I cannot see your design results - when I try to open them, I get random characters. Perhaps it would be best to post the design file as a PDF.  A schematic would also be very helpful.

Submitted by PI-Wrench on 11/12/2021

Was the UF4007 in the snubber actually the part called out by PI Expert? This is definitely too small a part for the output power you are trying to achieve. A 3A-rated part like the UF5400 series would be more appropriate. Did PI Expert also call out use of a 400V TVS for the snubber?

Submitted by PI-Wrench on 11/12/2021

Another approach for your application might be to use an LLC converter rather than a flyback, utilizing the Hiper-LCS series of parts. This would likely have higher efficiency and lower peak primary current. 

Submitted by Tugay on 11/23/2021

 " Did PI Expert also call out use of a 400V TVS for the snubber? "

No , Pı expert called out 160V TVS but since I didn't have 160v TVS, I used 200V, 350V and 400V TVS diodes.

When I try to use 200V, 350V and 400V TVS, anything was not change and Topswitch was exploded again when smps overloaded.

What is the importance TVS diode voltage ? Because when I change the TVS voltage in pı expert design, anything does not change.

Is tvs voltage important in topSwitch explosion?

I have read the AN14 and AN16 documentations. I know how to select the TVS clamp voltage but I don't know what will happen or how will it affect if chosen above or below the calculated TVS clamp voltage? Can you help me to understand ?

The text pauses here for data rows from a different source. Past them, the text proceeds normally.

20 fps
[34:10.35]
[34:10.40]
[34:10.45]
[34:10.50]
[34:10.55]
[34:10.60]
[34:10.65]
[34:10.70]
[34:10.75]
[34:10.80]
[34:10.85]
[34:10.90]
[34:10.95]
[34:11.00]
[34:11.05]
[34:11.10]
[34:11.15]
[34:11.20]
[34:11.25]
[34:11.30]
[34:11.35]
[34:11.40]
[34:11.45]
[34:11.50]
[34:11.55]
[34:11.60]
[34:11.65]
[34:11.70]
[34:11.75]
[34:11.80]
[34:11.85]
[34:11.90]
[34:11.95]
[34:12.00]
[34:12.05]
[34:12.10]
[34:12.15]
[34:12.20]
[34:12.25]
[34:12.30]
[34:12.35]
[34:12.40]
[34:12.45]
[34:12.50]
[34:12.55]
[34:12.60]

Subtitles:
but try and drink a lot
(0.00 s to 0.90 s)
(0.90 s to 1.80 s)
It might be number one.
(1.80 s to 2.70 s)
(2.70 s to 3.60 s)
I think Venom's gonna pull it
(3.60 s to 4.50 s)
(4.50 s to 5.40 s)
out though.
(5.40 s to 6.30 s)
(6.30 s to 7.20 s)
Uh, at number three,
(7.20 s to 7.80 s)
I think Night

Submitted by PI-Wrench on 11/23/2021

The TVS clamp is used to limit the drain voltage excursion during the TOPSwitch "off" time so that the drain voltage does not exceed the TOPSwitch drain voltage rating. The clamp voltage for a TVS generally has a positive tempco, so that the clamp voltage increases as the device heats up. Also, the higher the TVS voltage, the more "resistive" the device will appear, increasing the clamp voltage in response to the energy stored in the leakage inductance. Selecting a 400V device will probably allow the TOPSwitch drain voltage to exceed the device ratings. This can be verified by monitoring the drain voltage using a 100X oscilloscope probe. For this design, I would not use a TVS of more than 200V rating. 

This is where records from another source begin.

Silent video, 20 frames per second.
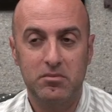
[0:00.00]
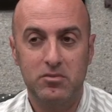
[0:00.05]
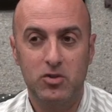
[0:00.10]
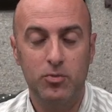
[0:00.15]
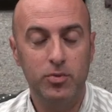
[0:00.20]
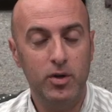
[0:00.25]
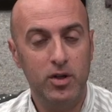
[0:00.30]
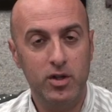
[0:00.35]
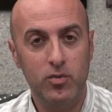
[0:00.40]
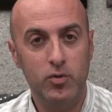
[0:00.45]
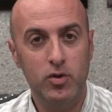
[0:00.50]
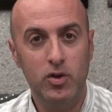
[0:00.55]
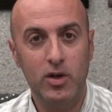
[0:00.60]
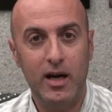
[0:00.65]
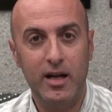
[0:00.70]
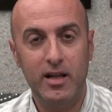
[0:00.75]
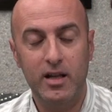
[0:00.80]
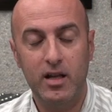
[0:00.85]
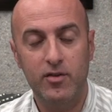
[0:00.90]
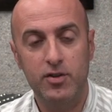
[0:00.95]
to be honest with you,
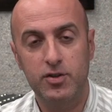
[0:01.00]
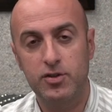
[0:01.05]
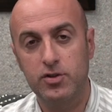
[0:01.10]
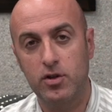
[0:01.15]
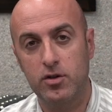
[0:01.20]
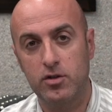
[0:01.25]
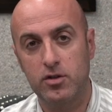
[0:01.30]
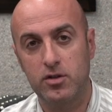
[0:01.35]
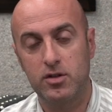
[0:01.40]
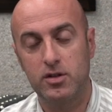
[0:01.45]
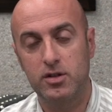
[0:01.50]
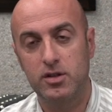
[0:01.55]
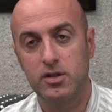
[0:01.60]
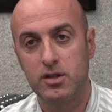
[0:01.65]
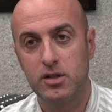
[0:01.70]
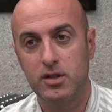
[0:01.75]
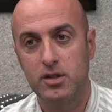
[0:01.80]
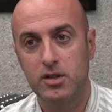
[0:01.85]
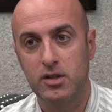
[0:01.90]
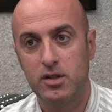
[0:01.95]
I never shot
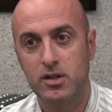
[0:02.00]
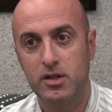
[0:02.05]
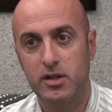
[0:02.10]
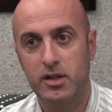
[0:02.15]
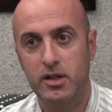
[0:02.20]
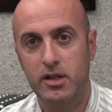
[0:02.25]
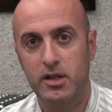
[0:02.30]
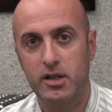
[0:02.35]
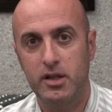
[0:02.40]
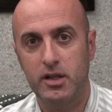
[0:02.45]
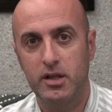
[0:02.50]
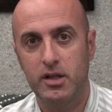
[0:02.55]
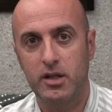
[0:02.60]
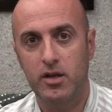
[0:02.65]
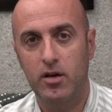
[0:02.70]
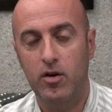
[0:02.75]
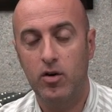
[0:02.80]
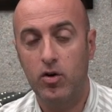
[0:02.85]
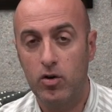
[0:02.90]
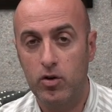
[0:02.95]

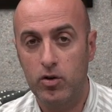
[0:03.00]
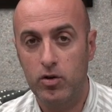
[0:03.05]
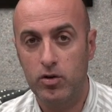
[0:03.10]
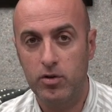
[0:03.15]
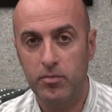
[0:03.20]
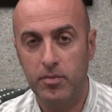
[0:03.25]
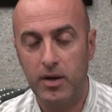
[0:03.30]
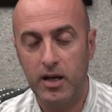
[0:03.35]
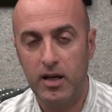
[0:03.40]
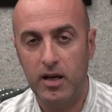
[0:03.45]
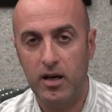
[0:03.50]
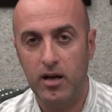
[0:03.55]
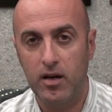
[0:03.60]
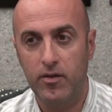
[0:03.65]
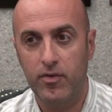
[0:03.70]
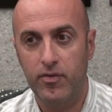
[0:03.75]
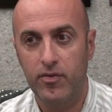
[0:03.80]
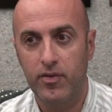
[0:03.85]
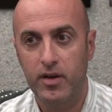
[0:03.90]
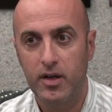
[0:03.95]
auto in my
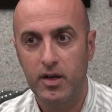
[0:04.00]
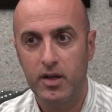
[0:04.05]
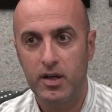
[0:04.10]
life.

In order to prevent the clamp components from overheating, you should use a 3A rated clamp diode, such as the UF5407. If the TVS is overheating, you can take some of the stress away from it by increasing the value of the clamp capacitor and reducing the value of the resistors across the clamp capacitor - the resistors allow the clamp capacitor to discharge while the primary switch is "on", so that when the switch turns off, some of the leakage energy is diverted into the clamp capacitor rather than immediately hitting the TVS. Also note that the schematic calls out 4 X 47k resistor in parallel to discharge the clamp capacitor. If you are using only one 47k resistor, the capacitor will not discharge sufficiently in order to do its job.

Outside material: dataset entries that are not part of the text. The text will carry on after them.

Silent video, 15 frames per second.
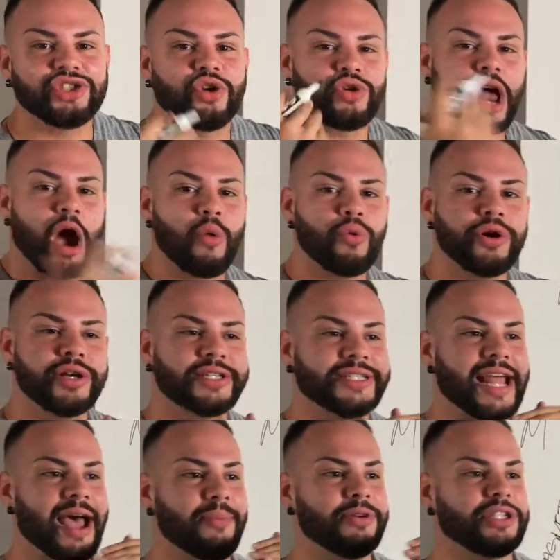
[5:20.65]
So now we're
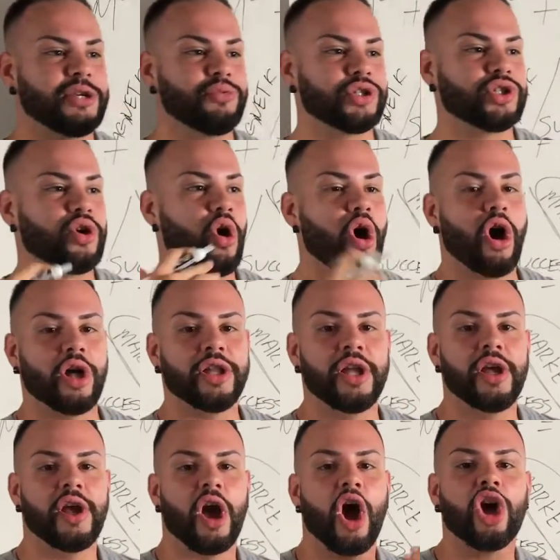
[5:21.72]
establishing what's called
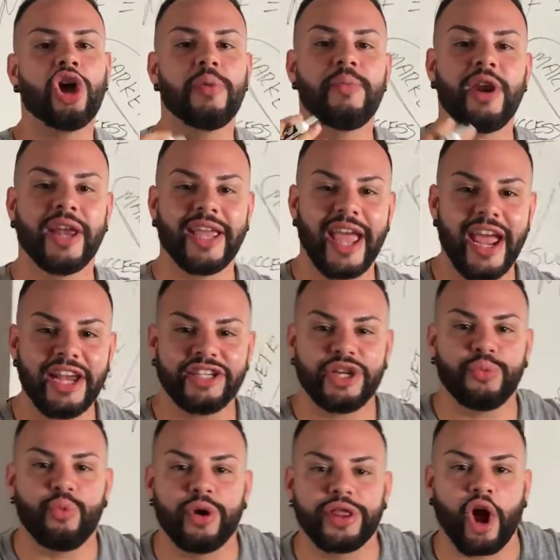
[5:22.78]
a
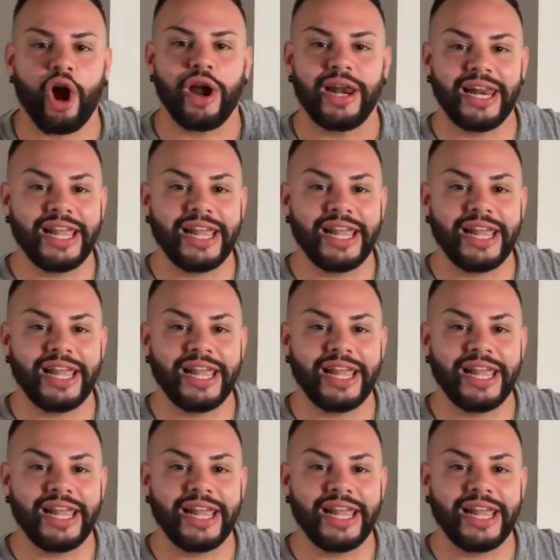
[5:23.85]
communication with our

In order to reduce the stress on the primary clamp components, it would be a good idea to try and reduce the transformer leakage inductance. It is also a good idea to make the secondary layout as tight as possible, since any stray inductance on the secondary side is reflected back to the primary side by the transformer and acts like extra leakage inductance. The output rectifier and filter capacitors should be as close to the transformer as possible, with short, direct (and wide) traces. This is especially important for high power flyback designs like this one.